四輪型の自走バギー。各々の手に構えた武器は、実弾系の標準装備。
「撃てェ!」
警告も脅しもなく、一斉掃射。
【アナトさん、振り向かず加速を!】
ホチャーの指示に従い、彼女はさらに加速した。飛んでくる弾丸をフィールドとブレードで弾く。ホイール内部に乗る形のモノホイール型であるから、タイヤそのものが盾替わりになってくれる。
東の遺跡まで、あと数十キロ。
『ホチャー、奴らが何か言っている。聞き取れる?』
【集音装置がないので難しいです。特にインセクティアンは言語ではないテレパシーフェロモンによる交信が可能なので】
狙いは盗まれたリアクターコア。なのに容赦なく撃ってくるのは、あのリアクターコアでは誘爆の規模はさほど大きくないとわかっているということだ。
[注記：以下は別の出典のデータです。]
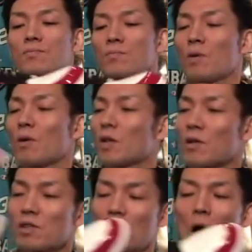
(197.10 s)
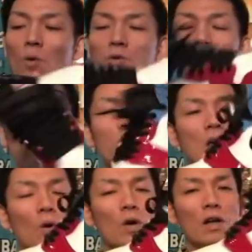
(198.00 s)
まあわかんない。
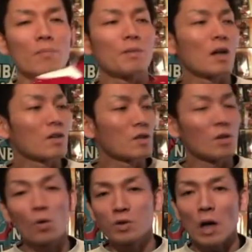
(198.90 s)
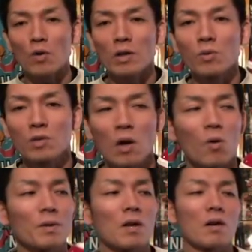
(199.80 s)
シカゴトゥーノースカロライナみたいな感じで、
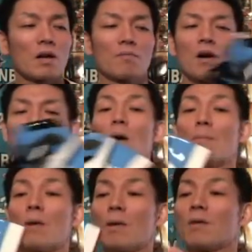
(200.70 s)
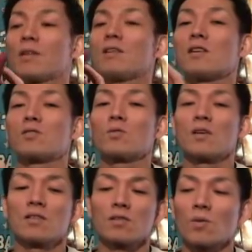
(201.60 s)
ノースカロライナトゥーシカゴみたいなね。まあまあまあまあ、伝説と
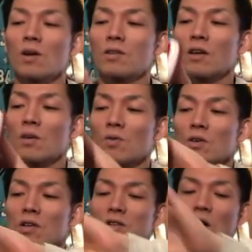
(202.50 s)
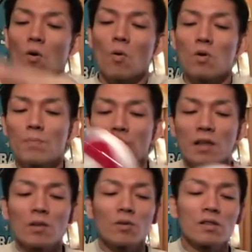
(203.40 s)
伝説の合体のシカゴ、
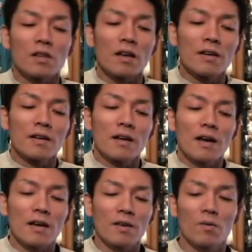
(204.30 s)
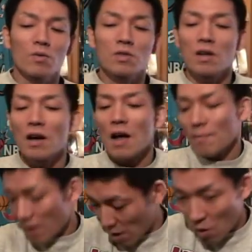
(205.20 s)
オールパテントですね。はい。こちらが、
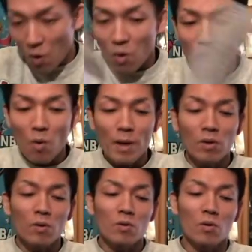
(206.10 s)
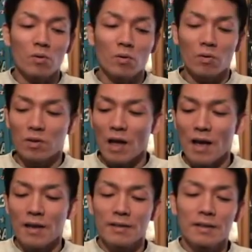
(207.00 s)
えー、ろっこめということ
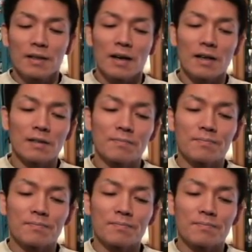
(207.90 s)
で、はい。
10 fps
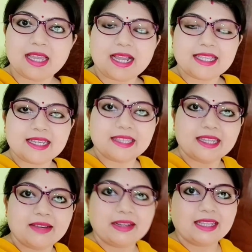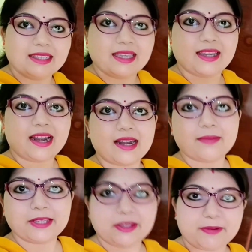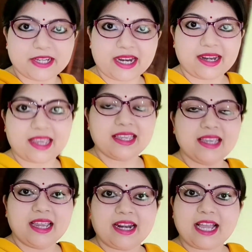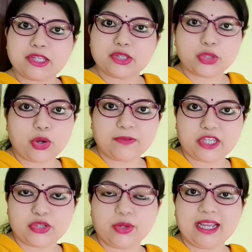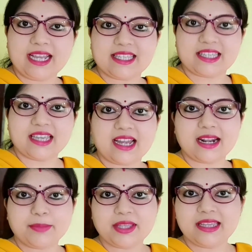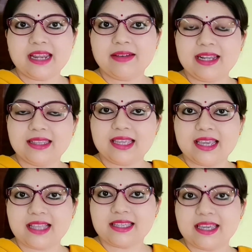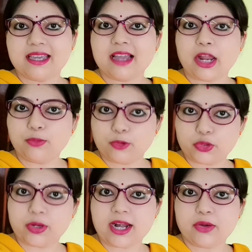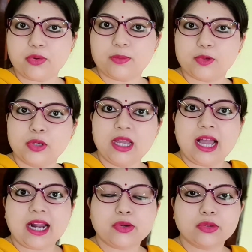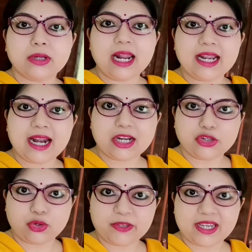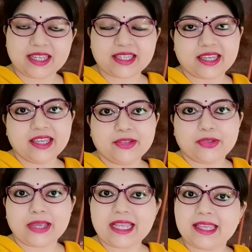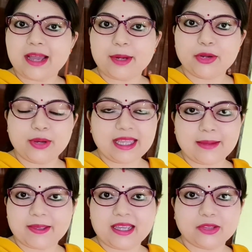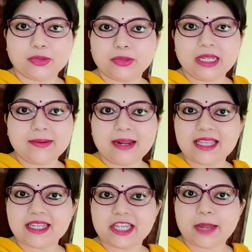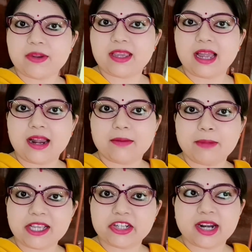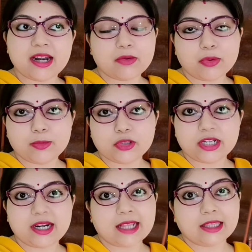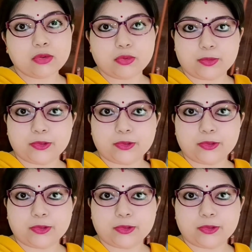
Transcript: আজকে দিনের বেলাতে রান্নার বেশি প্রেশার নেই রাজ তো অফিসে চলে গেছে আর আমি দিনের বেলাতে আজকে আলু পোস্ত রান্না করব আর গতকালকের একটা সবজি আছে তো এই দিয়ে আমার হয়ে যাবে তো দিনের বেলা আজকে চাপ নেই আর মাছ রান্না করব সেটা রাতে করব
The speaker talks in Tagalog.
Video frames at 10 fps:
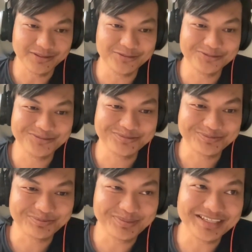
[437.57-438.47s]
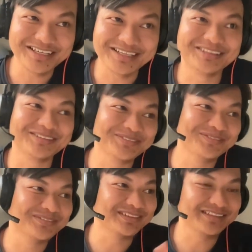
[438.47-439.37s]
nung mga
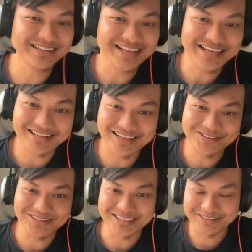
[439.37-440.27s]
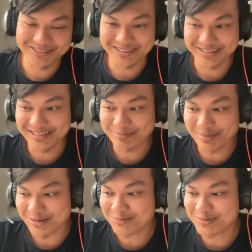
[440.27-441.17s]
like, ano na La,
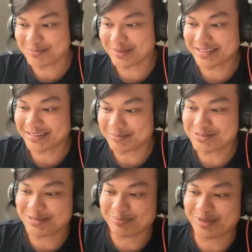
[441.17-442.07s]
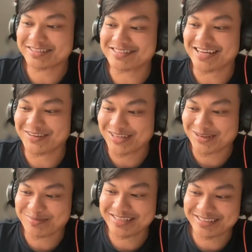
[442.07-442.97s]
pa, pa, tapos sa part sa ayaw na
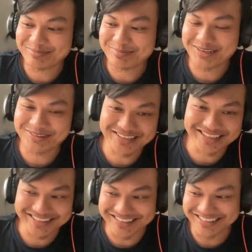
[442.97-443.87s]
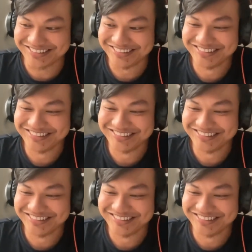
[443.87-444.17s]
akong bigyan ng baon ng tatay ko.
スペースパイレーツ――十年以上前に、父さんたちからリアクターコアを盗んだあのクロビアン人に繋がる何かを、手に入れる。
――復讐。それだけではなく。
『父さんと母さんが、目指した未来のために』
【アナトさん、車体を右に!】
「こっち!?」
車体が右に傾く。同時に後方から近付きつつあったパイレーツのバギーに近づいた。
モノホイールから飛び上がると、慣性に引っ張られつつバギーが近づいてくる。前方の出っ張りへと落ちると、インセクティアンの甲殻顔が引き攣った。
――飛べ。
車体に向けて、プレートブレードを突き立てた。地面に突き刺さった刃が車体を押し止め、後輪が浮かび上がる。
乗員たちは振り落とされ、その間にボクは車体から離れる。バギーは複数台追いかけてきている。次の車体に乗り込むと、抵抗するパイレーツを蹴り落とす。
【見事車体を奪いましたね。アナトさんを守るためにも、十分囮になってください】
『マスターに対する扱いが雑だなぁ……』
【接近する車両は残り七車両。相手も惜しまず奪い返しに来ています】
『わかった!』
そこから、スペースパイレーツとの追撃戦が始まった。